When Nelson died, as per his will, the house passed to the Historic Hudson Valley Organization, an institution John Jr. had helped to bring about.
However as magnificent and progressive (they had central vacuum) the home was, it did not have air conditioning. Thus extreme heat would be too uncomfortable to bear. However Nelson stayed as long into summer and into winter as weather permitted. He had a true love with this home. On the day of my visit the breeze was so lovely its hard to imagine a day when staying here wouldn't have been picture perfect.

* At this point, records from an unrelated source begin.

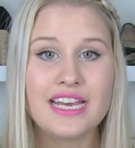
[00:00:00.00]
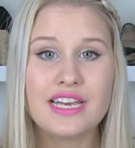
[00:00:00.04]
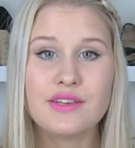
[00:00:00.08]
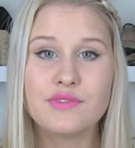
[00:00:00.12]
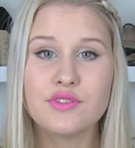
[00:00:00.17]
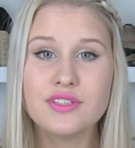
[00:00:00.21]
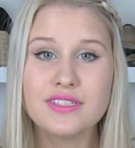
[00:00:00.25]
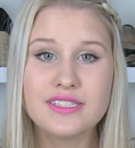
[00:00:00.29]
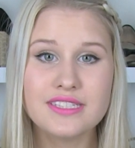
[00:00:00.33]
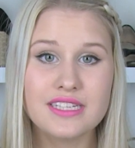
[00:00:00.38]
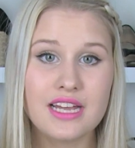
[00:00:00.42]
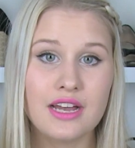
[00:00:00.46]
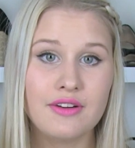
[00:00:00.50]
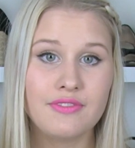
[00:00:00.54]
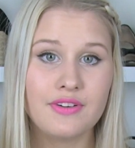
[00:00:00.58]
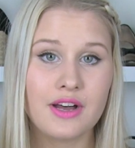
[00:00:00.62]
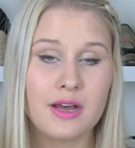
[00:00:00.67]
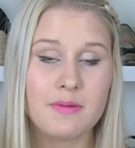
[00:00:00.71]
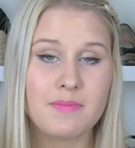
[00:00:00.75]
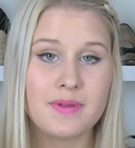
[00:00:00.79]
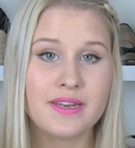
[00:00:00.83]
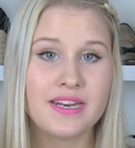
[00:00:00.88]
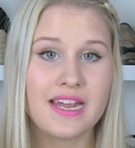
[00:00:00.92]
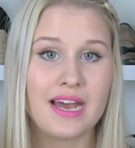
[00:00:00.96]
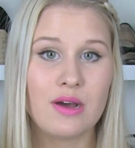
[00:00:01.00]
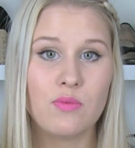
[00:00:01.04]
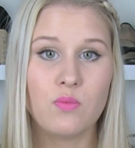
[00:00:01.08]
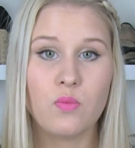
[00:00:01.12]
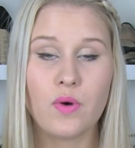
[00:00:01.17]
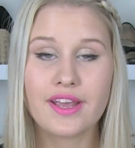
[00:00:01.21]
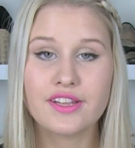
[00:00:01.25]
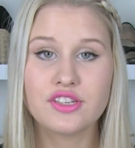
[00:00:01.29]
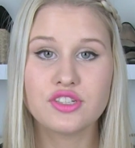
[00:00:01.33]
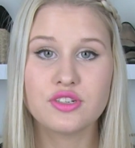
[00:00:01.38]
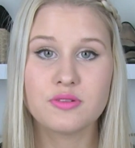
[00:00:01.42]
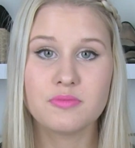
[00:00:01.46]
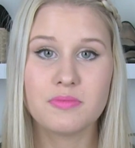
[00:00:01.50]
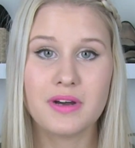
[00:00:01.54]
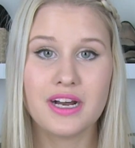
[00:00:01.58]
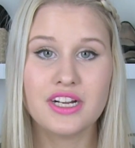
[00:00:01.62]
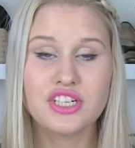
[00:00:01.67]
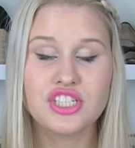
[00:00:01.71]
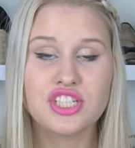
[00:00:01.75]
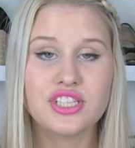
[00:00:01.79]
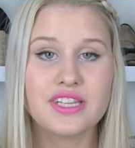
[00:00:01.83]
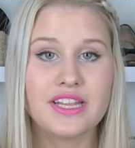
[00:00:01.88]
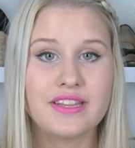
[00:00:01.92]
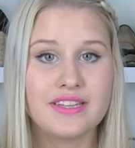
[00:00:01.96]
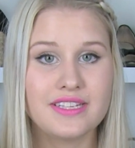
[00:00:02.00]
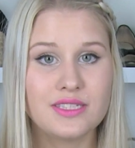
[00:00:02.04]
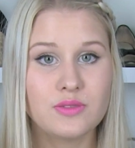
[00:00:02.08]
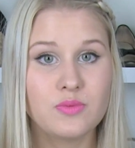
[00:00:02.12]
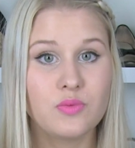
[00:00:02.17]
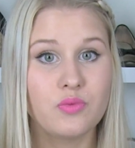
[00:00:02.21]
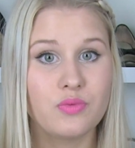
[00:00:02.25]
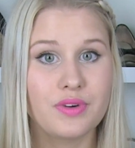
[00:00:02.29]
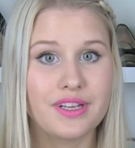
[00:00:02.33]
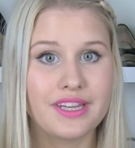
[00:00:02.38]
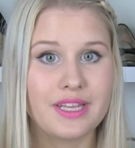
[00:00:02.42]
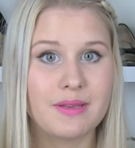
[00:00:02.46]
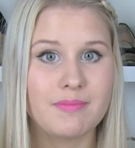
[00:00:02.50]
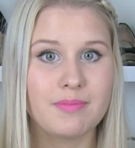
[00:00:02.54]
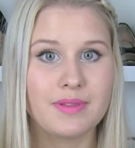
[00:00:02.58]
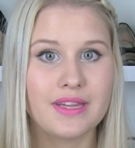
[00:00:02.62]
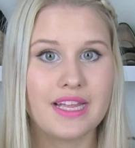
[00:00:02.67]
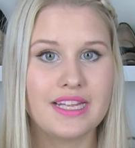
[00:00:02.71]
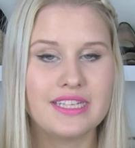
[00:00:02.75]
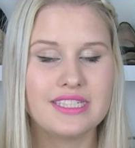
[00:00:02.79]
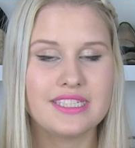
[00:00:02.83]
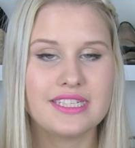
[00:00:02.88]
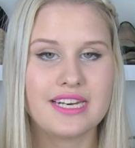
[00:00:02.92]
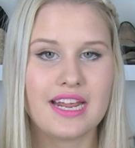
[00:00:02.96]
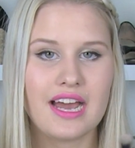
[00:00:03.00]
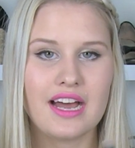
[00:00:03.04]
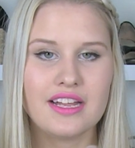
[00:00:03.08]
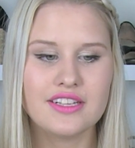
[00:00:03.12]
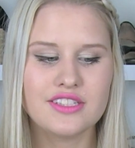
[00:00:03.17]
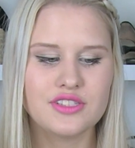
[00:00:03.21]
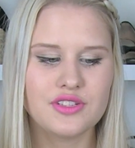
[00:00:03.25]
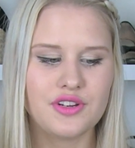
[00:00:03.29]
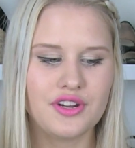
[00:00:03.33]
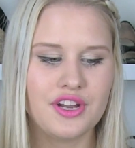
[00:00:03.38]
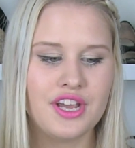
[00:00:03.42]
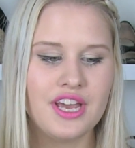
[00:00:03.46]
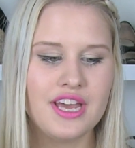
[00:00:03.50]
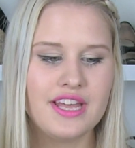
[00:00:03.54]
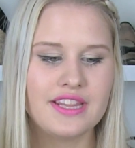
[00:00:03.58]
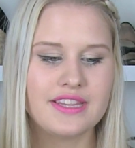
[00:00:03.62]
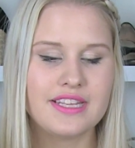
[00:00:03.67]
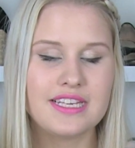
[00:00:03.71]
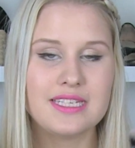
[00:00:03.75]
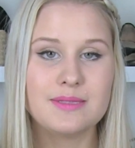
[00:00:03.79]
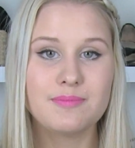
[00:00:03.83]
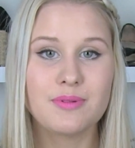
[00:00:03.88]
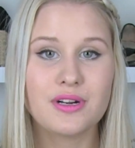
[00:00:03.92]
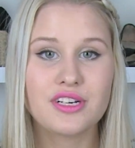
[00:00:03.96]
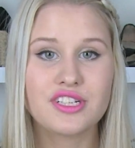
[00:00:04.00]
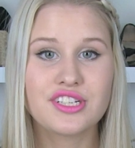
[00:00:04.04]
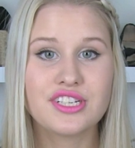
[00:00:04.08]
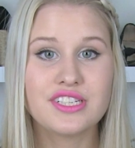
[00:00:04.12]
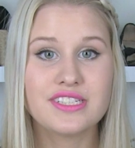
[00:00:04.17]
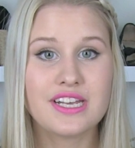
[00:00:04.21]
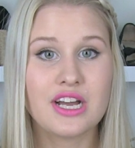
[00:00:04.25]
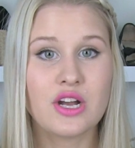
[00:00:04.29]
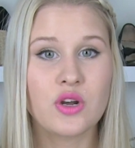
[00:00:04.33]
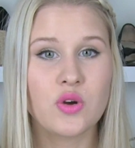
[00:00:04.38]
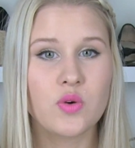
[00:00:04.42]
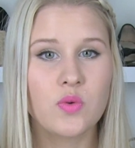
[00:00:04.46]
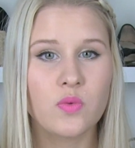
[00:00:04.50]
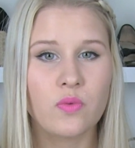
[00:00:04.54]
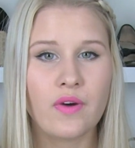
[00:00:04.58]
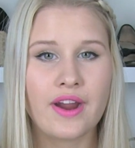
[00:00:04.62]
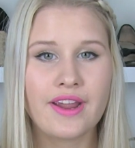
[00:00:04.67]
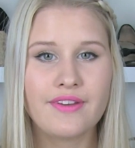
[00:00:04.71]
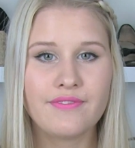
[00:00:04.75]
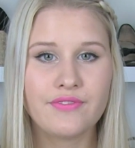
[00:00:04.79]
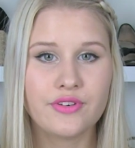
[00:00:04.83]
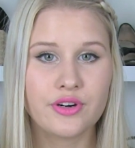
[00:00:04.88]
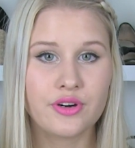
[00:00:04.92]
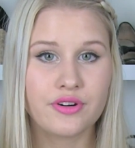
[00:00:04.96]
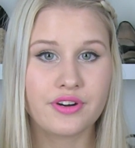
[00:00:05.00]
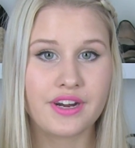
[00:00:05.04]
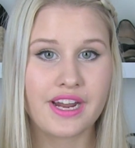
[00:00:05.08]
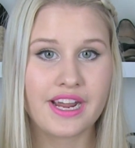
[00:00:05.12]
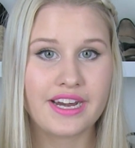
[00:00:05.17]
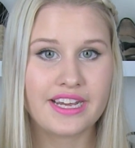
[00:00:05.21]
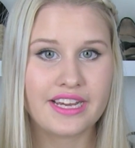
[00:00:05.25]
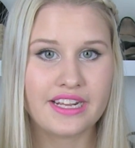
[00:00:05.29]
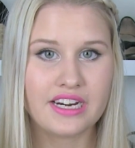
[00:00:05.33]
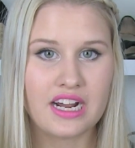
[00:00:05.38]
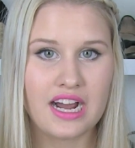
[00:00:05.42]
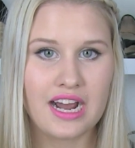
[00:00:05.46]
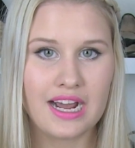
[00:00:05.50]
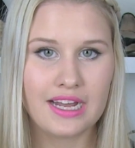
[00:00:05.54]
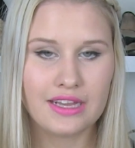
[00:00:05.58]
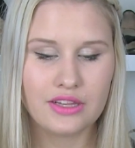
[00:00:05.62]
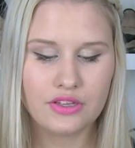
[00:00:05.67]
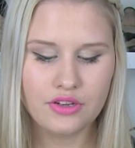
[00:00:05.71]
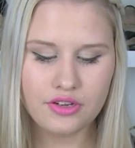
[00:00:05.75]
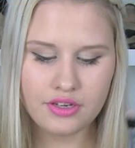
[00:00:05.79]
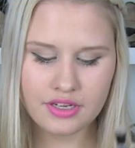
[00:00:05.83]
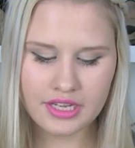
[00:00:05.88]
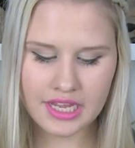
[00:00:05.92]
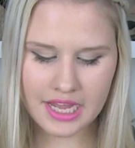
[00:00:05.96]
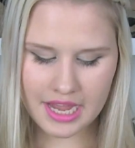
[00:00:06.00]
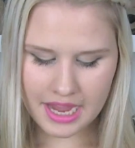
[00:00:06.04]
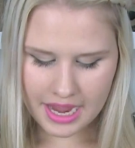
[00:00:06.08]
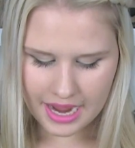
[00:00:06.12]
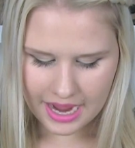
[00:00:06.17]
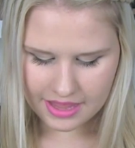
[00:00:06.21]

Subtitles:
If you stuff up and add way too much, then this will really blend it out. So these brushes are great for creating an eye look.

During John D. Rockefeller Sr.’s life he was the wealthiest man in the country. In fact he was our country’s first billionaire. Despite that enormous wealth he didn't focus solely on his own interests, as I would have been tempted too. He established The Rockefeller Foundation and his sons created the Rockefeller Brothers Fund of which both are still in existence. The foundations focus on healthcare, education, children, climate change, and all other important societal issues.
John Jr.’s wife was the woman who brought the love of art to Kykuit, after all it was she who created the Museum of Modern Art (MOMA) in NYC in 1929. I was just there a couple of months ago (http://bit.ly/2hUs0oI). But my visit to Kykuit taught me something I didn't already know about MOMA. The land the museum stands on was donated and had been formerly occupied by the family. Today there is a plaque where the apartments owned by the Rockefeller’s once stood, next door to the museum.
Nelson Rockefeller was not only governor he also served as an administrator at another of his family’s establishments; Rockefeller Center.
Another spot where you can find the Rockefeller name is at Rockefeller Look Out Point off the Palisades Parkway in New York State. If you stop and park the views of NYC are breathtaking. It seems the Rockefellers all had an appreciation for beautiful landscapes.
Up until his death this past March, the last living grandchild of John D. Rockefeller, Sr., David, maintained a home on the property of Kykuit as well as in Seal Harbor, Maine where the family has a history of spending their summers. After his death, David’s will granted one thousand acres of that property for conservation and preservation.
I spend most of this blog focused on the family and not just the home because I learned so much more about them on this tour. Spending so much time in a place that they loved and lived for so many generations tells you a lot about people.
I truly believe that the Rockefeller family did and continues to do much to deserve admiration from the public due to the institutions they created, the foundations they continue to support, and the lives they dedicated to public service.
Kykuit shows us the personal side of this famous family. Of course I am not the only one that feels this way. Fodor’s rated Kykuit number three out of ten best estate tours in the United States. Among the others on the list were George Washington’s Mount Vernon and Thomas Jefferson’s Monticello, who coincidentally also on my list as well.
Now if anyone ask me “who do you think you are, a Rockefeller?” I can say with absolute certainly that I wish I was.